Il y a donc ici un double-mouvement:
– un mouvement ascendant, représenté par la pluie;
– et un mouvement descendant, symbolisé par la rosée.
En d’autres termes, la rosée et la pluie font une jonction, un lien entre le ciel et la terre.
Mais il existe toutefois une différence fondamentale entre ces deux éléments:
Pour bénéficier du chéfa (de l’abondance), encore faut-il déclencher le mécanisme adéquat. Ce chéfa est le résultat direct des actes de l’homme: plus ces actes seront en harmonie avec le rétsone Hachem (la volonté de Dieu), plus les sources du chéfa seront activées et se déverseront dans le monde ici-bas. C’est cela qu’on appelle matar (la pluie).
Il faut comprendre ici que plus un homme révélera des vérités profondes de Torah durant son existence de part sa avoda (son dévouement à Dieu), et plus il sera en rapport avec la spiritualité, plus il aura alors le mérite de se lier avec l’infini et de recevoir en retour le chéfa, c’est-à-dire d’attirer sur lui la lumière divine.
C’est ce que dit le verset « vé’éd ya’alé min haarets », qu’une vapeur montera de la terre, en référence à ce matar (cette pluie) qui monte de la terre, et qui finit par redescendre après la avoda requise. Ainsi, de cette manière, la terre se relie au ciel, afin de recevoir la lumière divine. Mais elle reste néanmoins détachée de sa source, et continue à être une entité autonome.

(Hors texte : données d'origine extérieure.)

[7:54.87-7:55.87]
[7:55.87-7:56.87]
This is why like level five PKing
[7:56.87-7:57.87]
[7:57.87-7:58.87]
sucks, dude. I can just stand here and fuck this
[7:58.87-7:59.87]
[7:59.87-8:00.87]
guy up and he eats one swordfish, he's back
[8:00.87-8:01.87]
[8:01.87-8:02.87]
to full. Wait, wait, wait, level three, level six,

Contrairement à la pluie, l’apparition de la rosée n’est par contre pas perceptible. La rosée est bien présente, nous pouvons la voir, bien que son processus d’apparition échappe à notre vision. Ce tal ne provient pas de l’infini. Il est produit par la terre elle-même. Car, à la fin des temps, la lumière divine ne proviendra pas du olam haélyione, mais elle sera révélée dans notre monde ici-bas. Nous comprendrons alors qu’au sein-même de notre existence dans le olam hazé, est enfoui quelque-chose qui n’a pas de rapport avec la matérialité, qui est infini et éternel, de la dimension du olam haba. C’est cela la rosée, le tal.
La Guemara Chabbat rapporte (à la page 88) :
– que lorsque Dieu a dit au Mont Sinaï les deux premiers commandements, « Anokhi Hachem Elokékha (Je suis l’Éternel ton Dieu) » et « Lo yihyé lékha élohim al panay (tu n’auras pas d’autres dieux que Moi) », à cet instant, les Bené Israël sont morts, leur âme les a quitté;
– et que Dieu a fait descendre la rosée de résurrection, qui sera utilisée à la fin des temps pour ressusciter les morts.

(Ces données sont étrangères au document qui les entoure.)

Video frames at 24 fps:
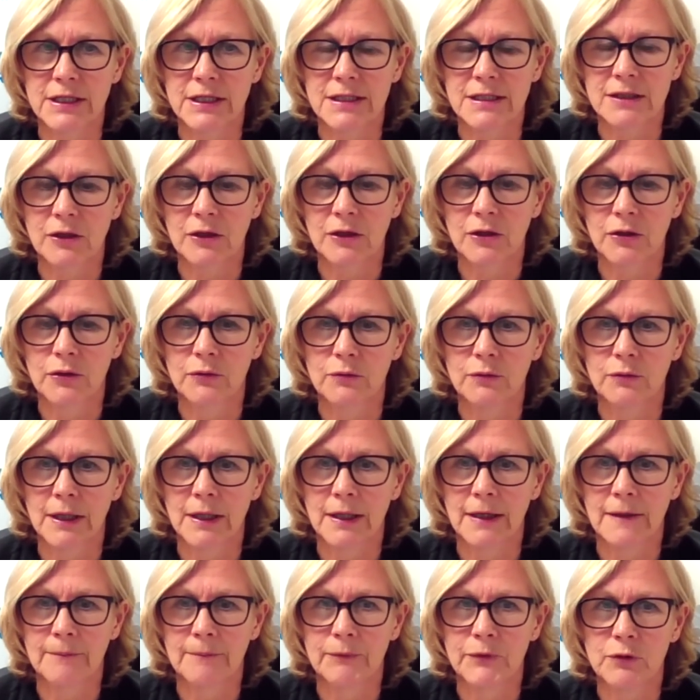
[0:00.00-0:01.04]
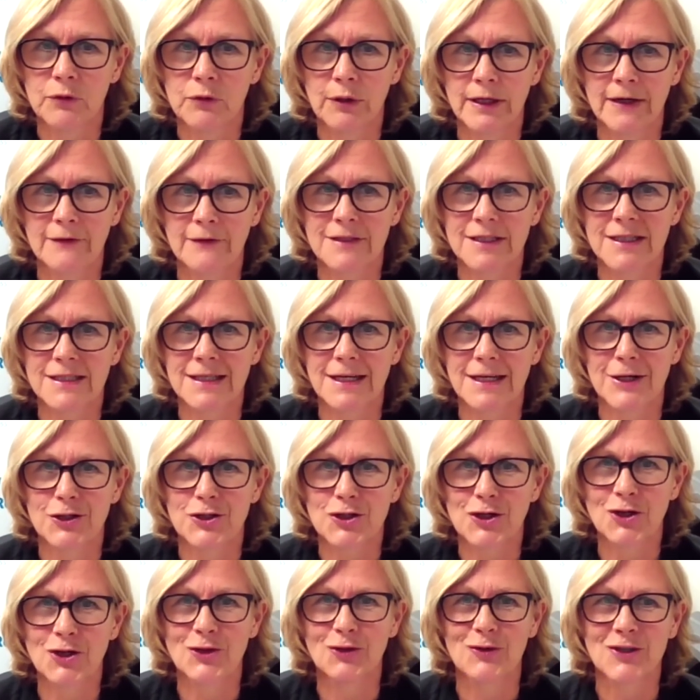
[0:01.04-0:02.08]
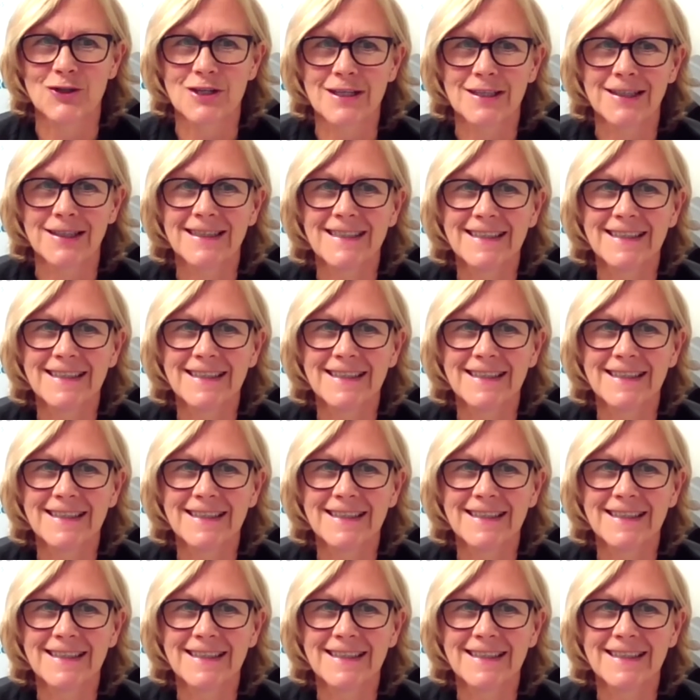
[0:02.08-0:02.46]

So you'll have to stay tuned.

La te’hiyat hamétim se réalisera avec le tal, la rosée. Car, en réalité, la résurrection des morts, c’est la révélation de la vie éternelle du corps. Et même si ce corps est mort, inanimé, enseveli sous la terre, il contient en lui un élément immatériel, de la dimension du olam haélyione, qui permettra la vie éternelle.

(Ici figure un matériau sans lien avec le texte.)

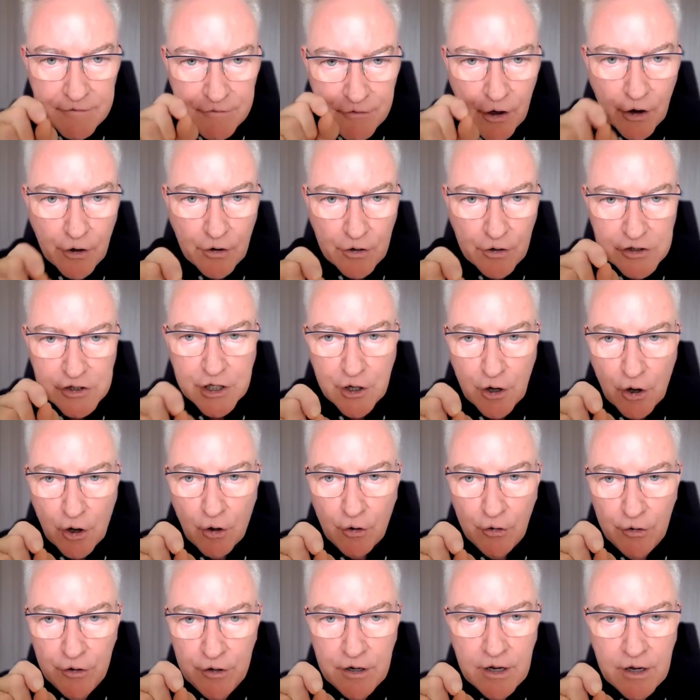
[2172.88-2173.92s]
focusing
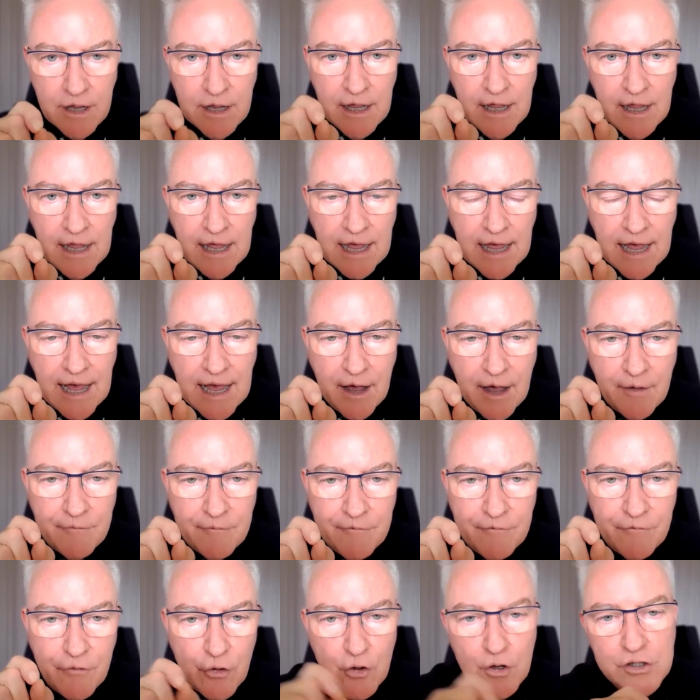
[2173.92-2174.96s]
on,
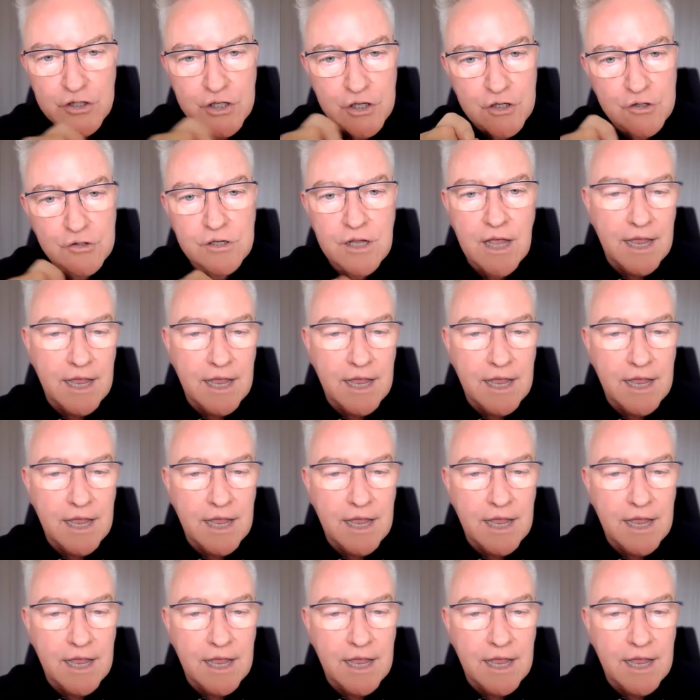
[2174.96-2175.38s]
versus,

C’est cela la résurrection des morts. C’est, à la fin des temps, vivre la dimension du olam haba dans le olam hazé, sans coupure entre les deux mondes, entre le ciel et la terre. Et ceci ne pourra être réalisé que par le tal, que par cette rosée.
Ainsi, cette rosée transforme la mort en vie, car elle révèle:
– que le corps contient en lui quelque-chose d’éternel, même après sa mort;
et qu’il n’existe pas de rupture entre le ciel et la terre.
Nous pouvons comprendre, dès lors, pourquoi Yitshak tenait tant à donner ses bénédictions à Essav.
Essav provient du mot assia, le monde de l’action, ce monde-ci, purement matériel; alors que Yaacov a, lui, hérité du olam haba.
La mission d’Essav consistait à assujettir le olam hazé au olam haba, à en faire le tikoun (la réparation). Mais il a échoué, laissant la place à Yaakov pour y parvenir.
Essav aurait dû recevoir la bénédiction de son père sur la rosée, car le olam hazé était son héritage. Mais, hélas, Essav considérait qu’il n’y avait pas de lien entre ciel et terre, lorsqu’il s’est exclamé « hinéni holekh lamout (voici que je vais mourir) » pour un simple plat de lentilles !
Chez Essav, le olam hazé est synonyme de mort.
Yaakov n’avait ainsi plus d’autres choix que de recevoir le olam hazé, et de révéler la dimension d’éternité dans notre monde matériel.